== YOUR OBJECTIVE ==
Every entry below should be written out exactly, and no image should appear.

== Stored data entries ==
──────

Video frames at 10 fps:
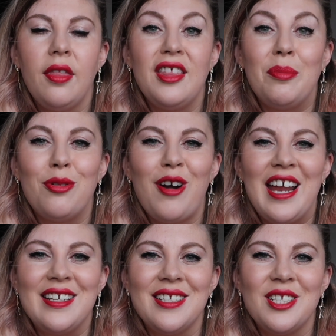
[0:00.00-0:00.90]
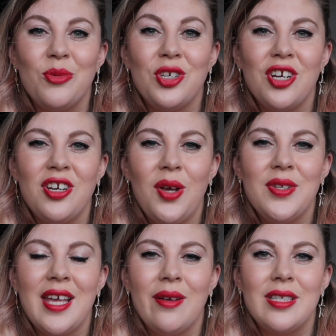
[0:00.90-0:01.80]
the brand, which I know
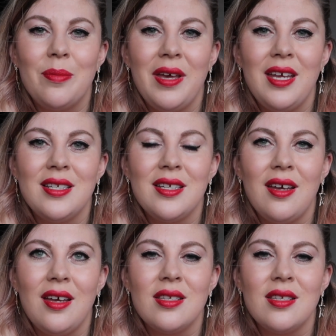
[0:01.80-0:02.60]
sounds a bit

──────

== ANSWER SECTION ==
Video frames at 10 fps:
[0:00.00-0:00.90]
[0:00.90-0:01.80]
the brand, which I know
[0:01.80-0:02.60]
sounds a bit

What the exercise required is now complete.